Dataset:
Start of Block

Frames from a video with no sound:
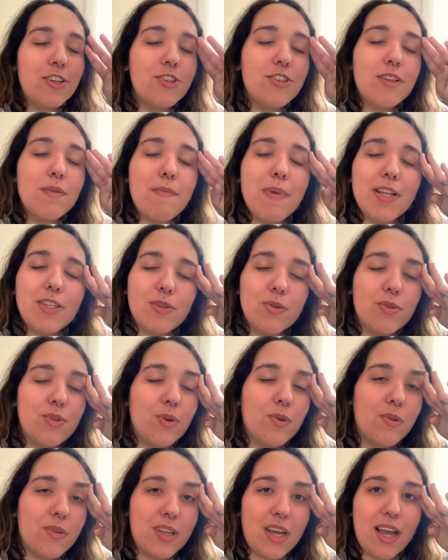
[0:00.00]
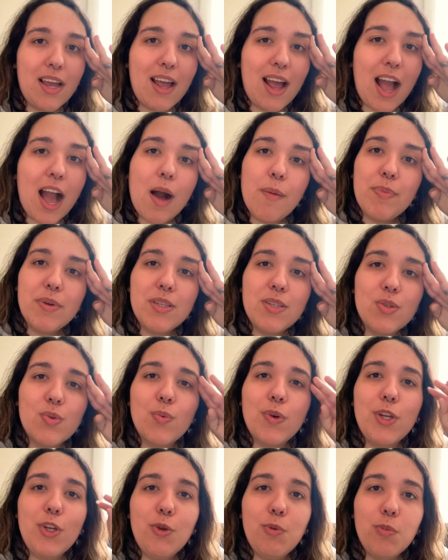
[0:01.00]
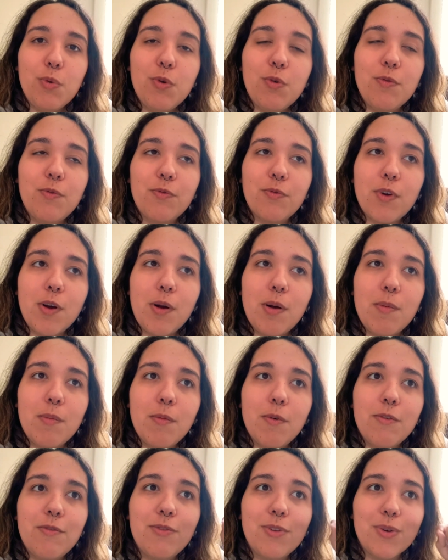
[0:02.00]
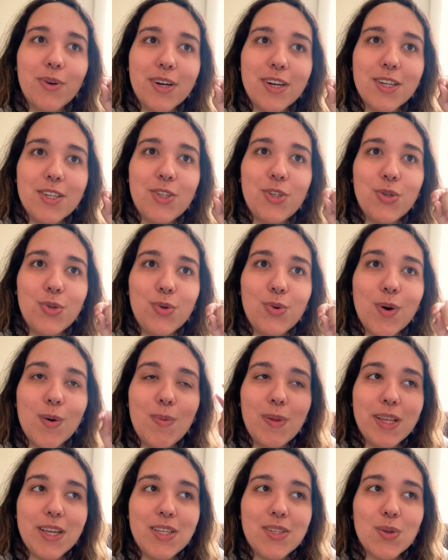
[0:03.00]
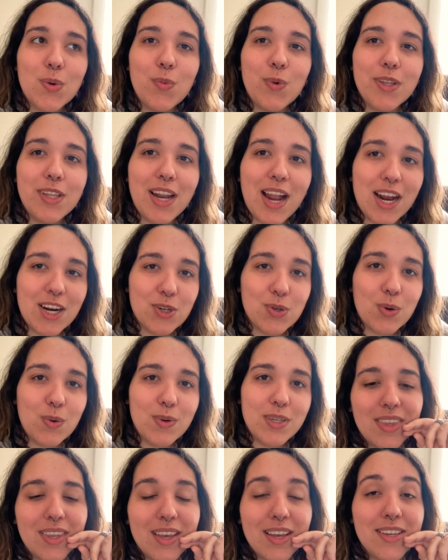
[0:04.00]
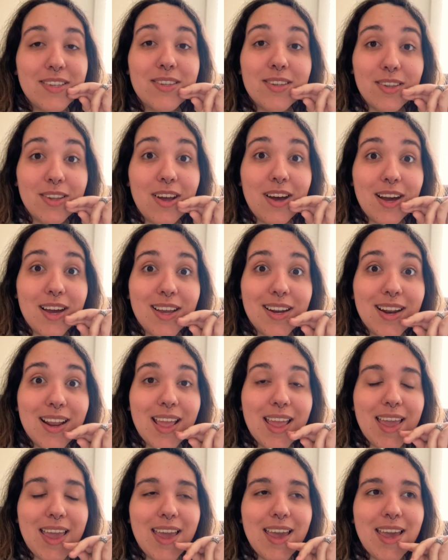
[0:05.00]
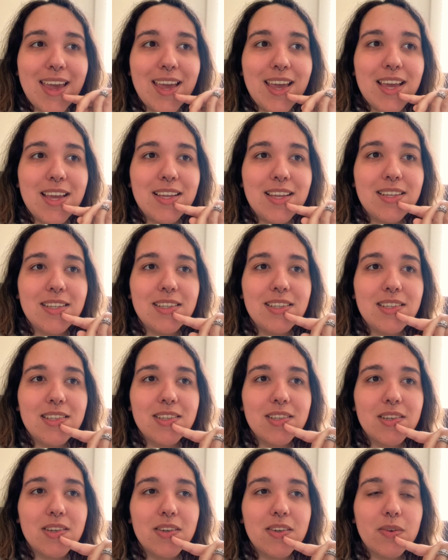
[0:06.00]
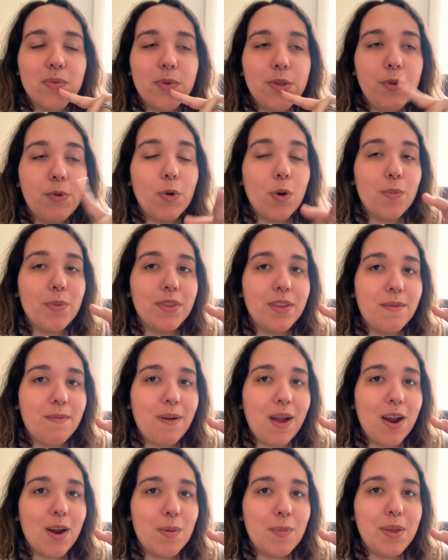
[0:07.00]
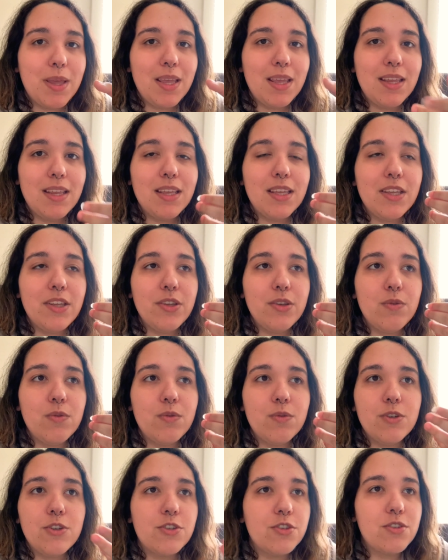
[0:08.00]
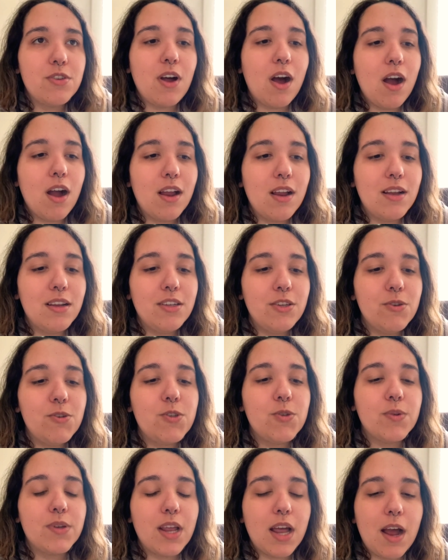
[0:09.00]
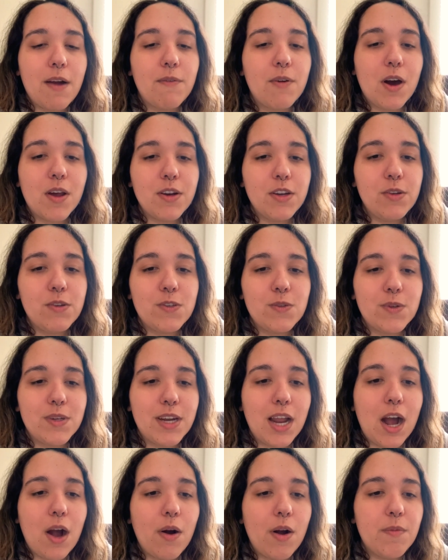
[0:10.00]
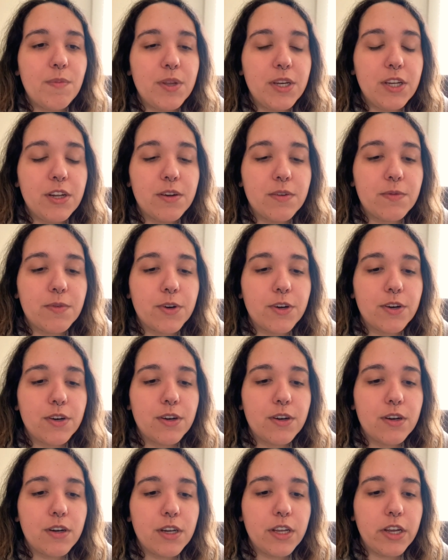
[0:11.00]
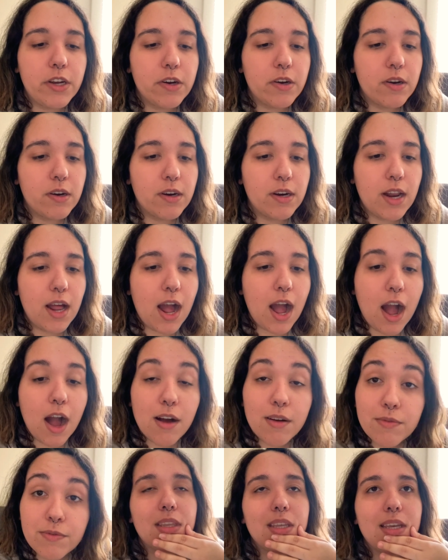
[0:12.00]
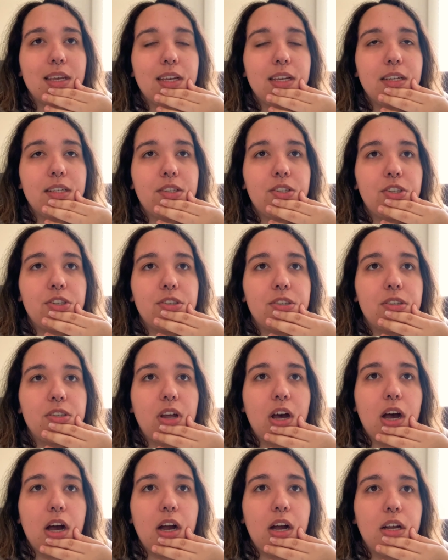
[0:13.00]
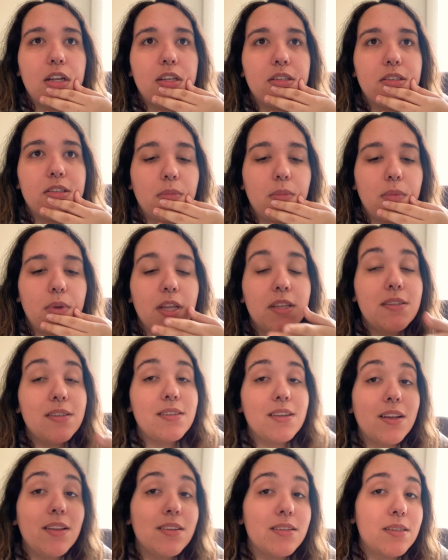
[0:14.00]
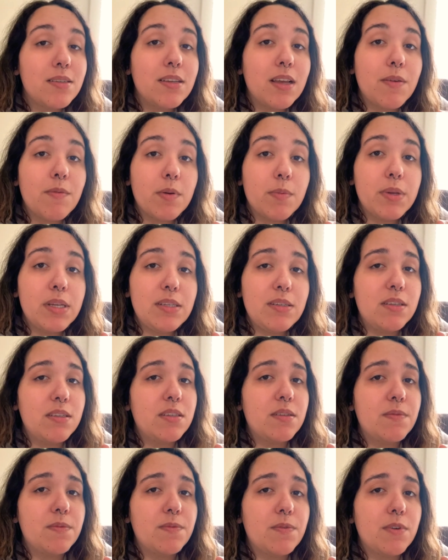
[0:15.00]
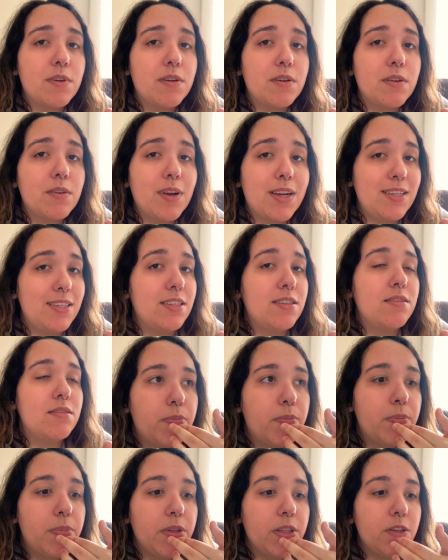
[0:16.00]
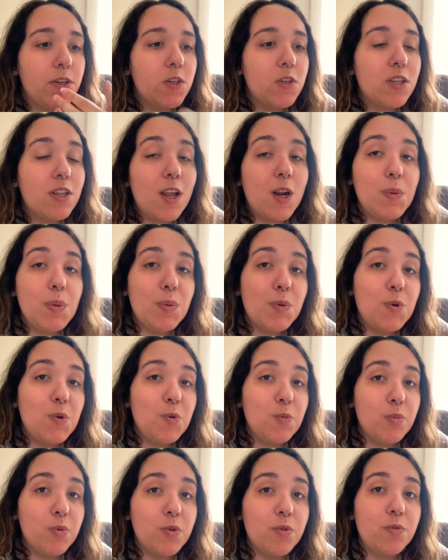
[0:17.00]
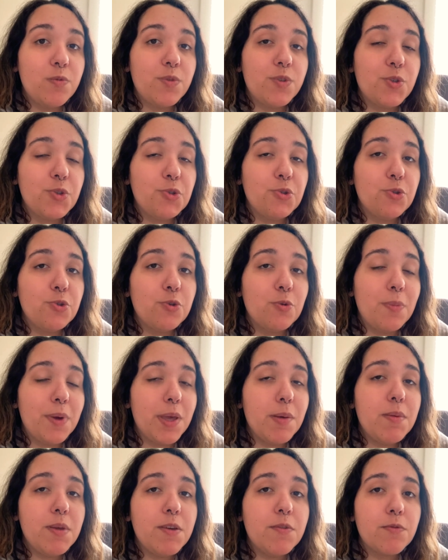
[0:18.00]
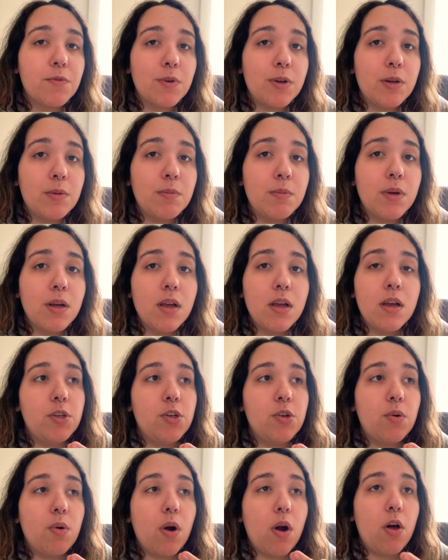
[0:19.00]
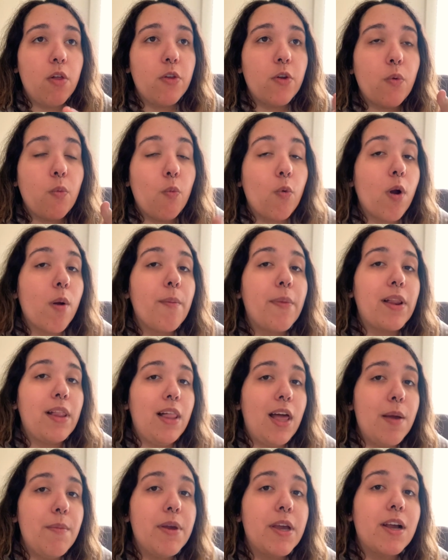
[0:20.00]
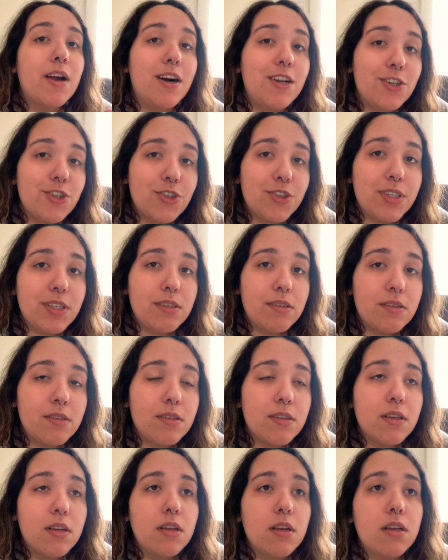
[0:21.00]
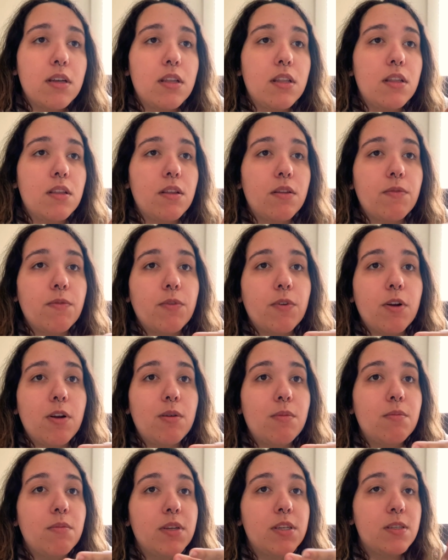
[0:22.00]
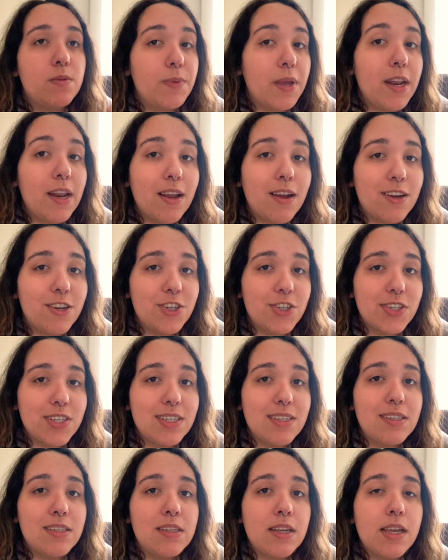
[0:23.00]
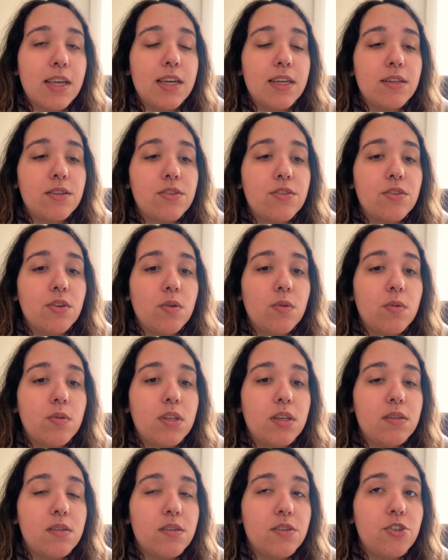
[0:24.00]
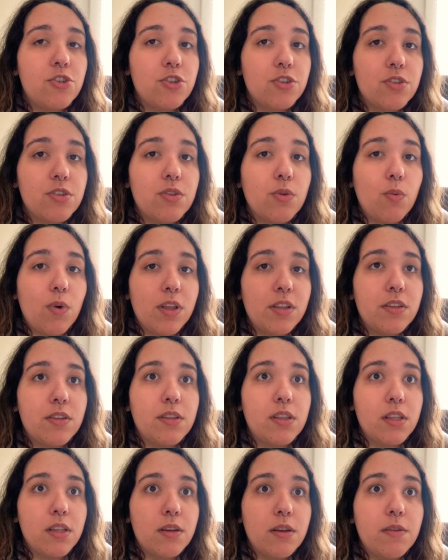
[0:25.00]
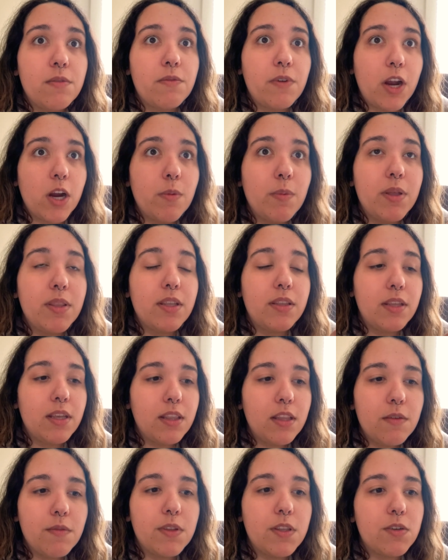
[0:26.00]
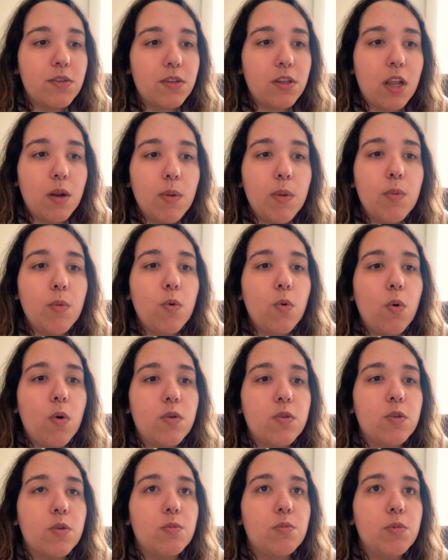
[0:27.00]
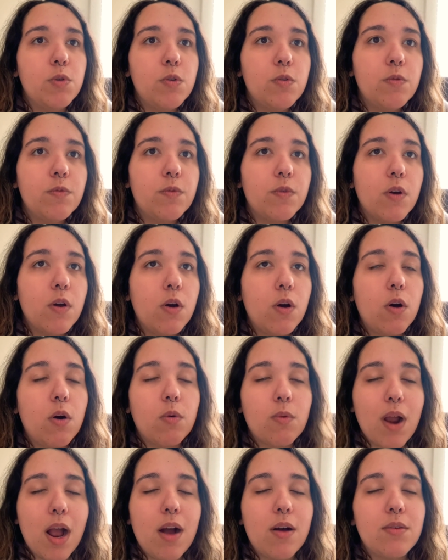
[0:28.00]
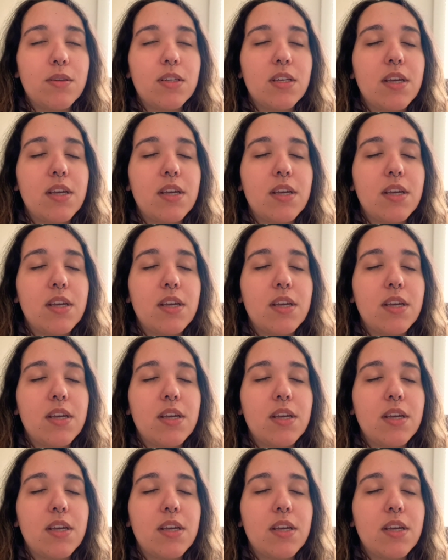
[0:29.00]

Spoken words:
mental toll that happens when you move from Florida to a place with an actual winter is a lot. And when you grow up in the environment, you're just not used to it. I've gotten used to it now. I've been here for a year and a half. It's just not necessarily something everybody takes it for granted. But there's a lot of people who move to Miami from, you know, other warm climate countries, from Hispanic countries, and so this is just the weather and environment that they live in. There's a lot of people who also move around,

End of Block

Could the data above be repeated exactly, with every picture dropped?

Frames from a video with no sound:
[0:00.00]
[0:01.00]
[0:02.00]
[0:03.00]
[0:04.00]
[0:05.00]
[0:06.00]
[0:07.00]
[0:08.00]
[0:09.00]
[0:10.00]
[0:11.00]
[0:12.00]
[0:13.00]
[0:14.00]
[0:15.00]
[0:16.00]
[0:17.00]
[0:18.00]
[0:19.00]
[0:20.00]
[0:21.00]
[0:22.00]
[0:23.00]
[0:24.00]
[0:25.00]
[0:26.00]
[0:27.00]
[0:28.00]
[0:29.00]

Spoken words:
mental toll that happens when you move from Florida to a place with an actual winter is a lot. And when you grow up in the environment, you're just not used to it. I've gotten used to it now. I've been here for a year and a half. It's just not necessarily something everybody takes it for granted. But there's a lot of people who move to Miami from, you know, other warm climate countries, from Hispanic countries, and so this is just the weather and environment that they live in. There's a lot of people who also move around,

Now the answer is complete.